-------- Exercise inputs

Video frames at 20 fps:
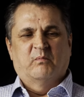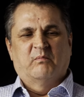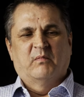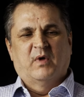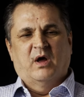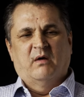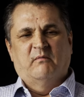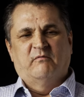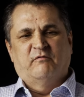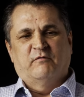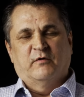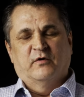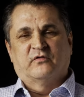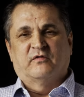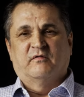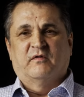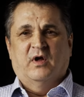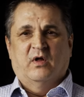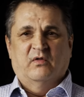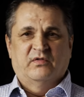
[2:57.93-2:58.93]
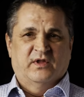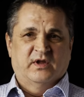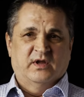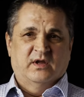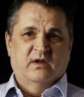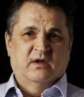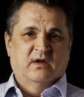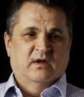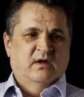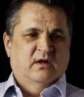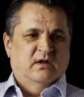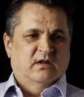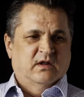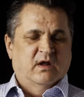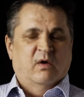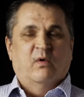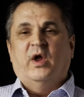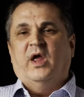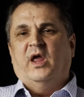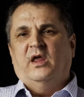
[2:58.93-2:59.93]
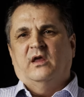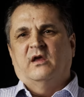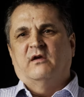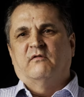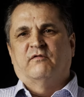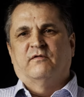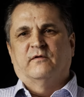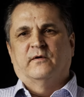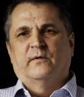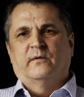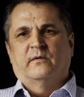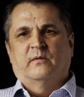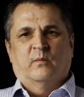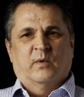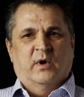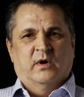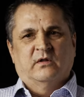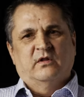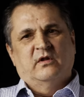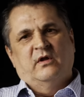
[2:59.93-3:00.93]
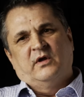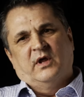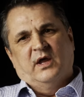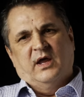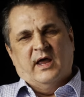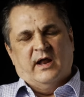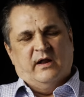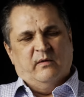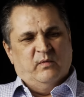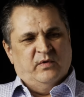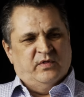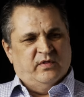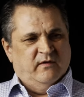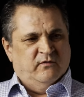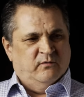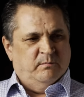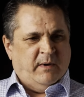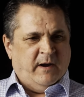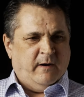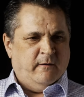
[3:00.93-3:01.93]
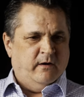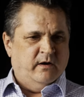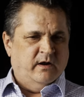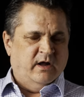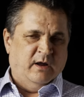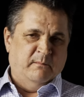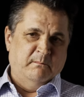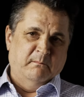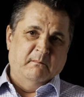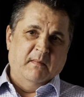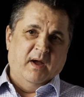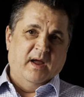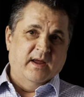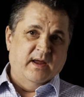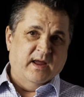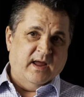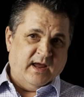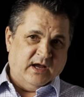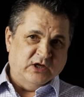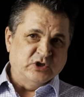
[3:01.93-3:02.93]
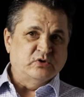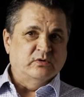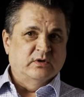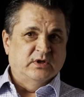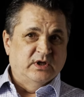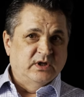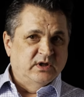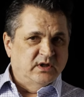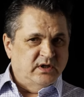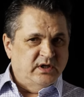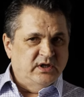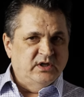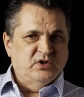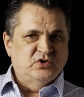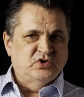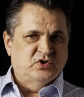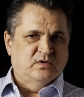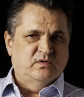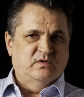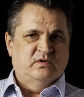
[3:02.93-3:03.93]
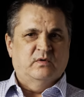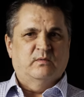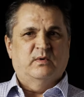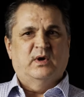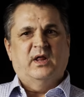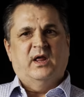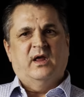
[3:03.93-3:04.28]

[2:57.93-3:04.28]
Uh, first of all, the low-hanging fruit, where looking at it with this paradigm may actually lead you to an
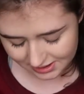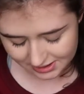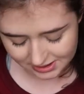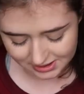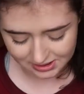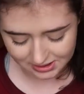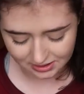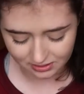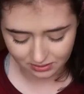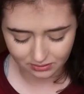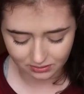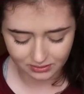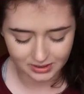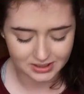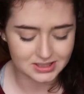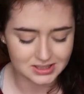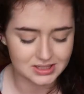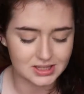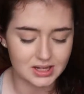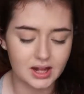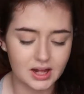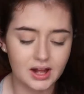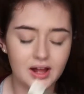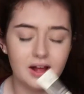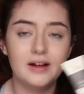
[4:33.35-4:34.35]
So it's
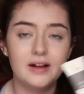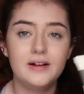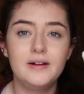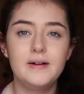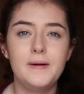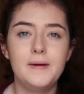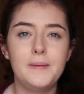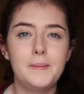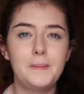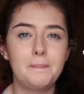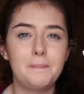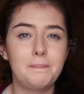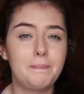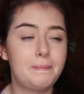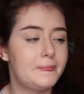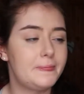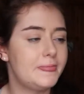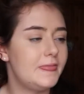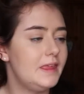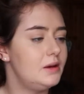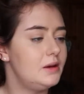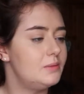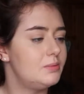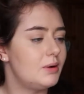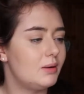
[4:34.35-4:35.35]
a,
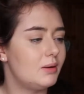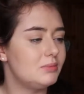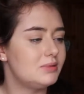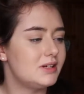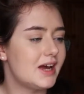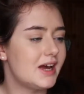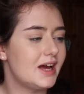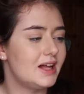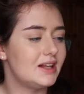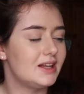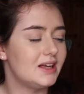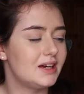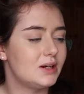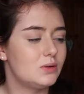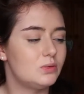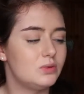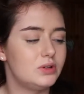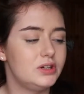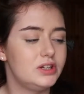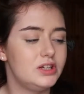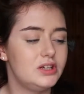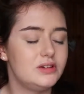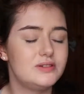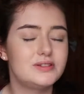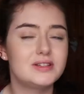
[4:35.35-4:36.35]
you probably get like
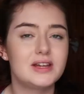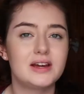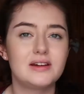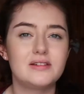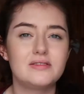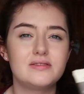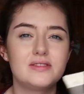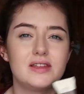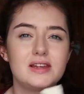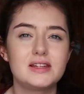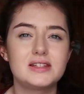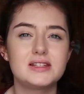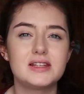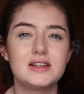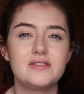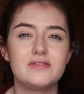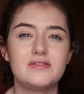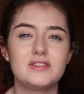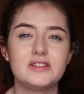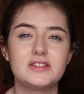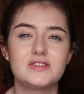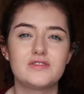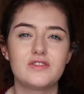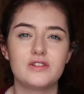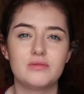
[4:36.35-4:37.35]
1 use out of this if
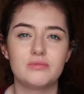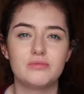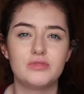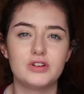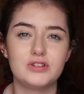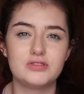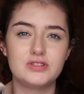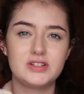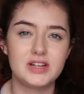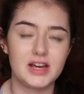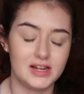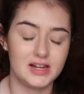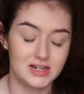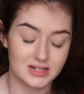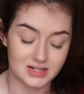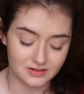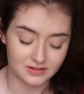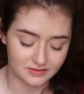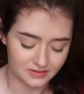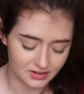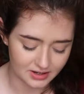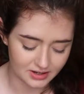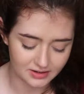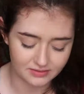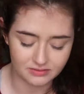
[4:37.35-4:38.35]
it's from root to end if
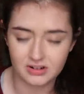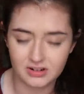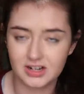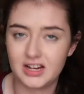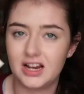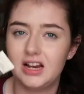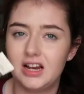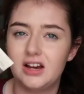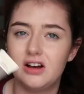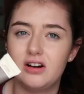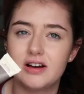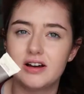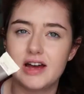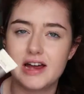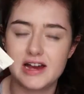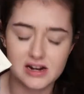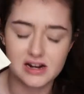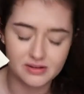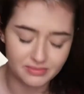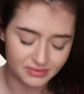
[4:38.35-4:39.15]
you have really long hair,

----------------

* [Problem requirements]
Transcribe the records verbatim, excluding pictures.

* [Reply]
Video frames at 20 fps:
[2:57.93-2:58.93]
[2:58.93-2:59.93]
[2:59.93-3:00.93]
[3:00.93-3:01.93]
[3:01.93-3:02.93]
[3:02.93-3:03.93]
[3:03.93-3:04.28]

[2:57.93-3:04.28]
Uh, first of all, the low-hanging fruit, where looking at it with this paradigm may actually lead you to an
[4:33.35-4:34.35]
So it's
[4:34.35-4:35.35]
a,
[4:35.35-4:36.35]
you probably get like
[4:36.35-4:37.35]
1 use out of this if
[4:37.35-4:38.35]
it's from root to end if
[4:38.35-4:39.15]
you have really long hair,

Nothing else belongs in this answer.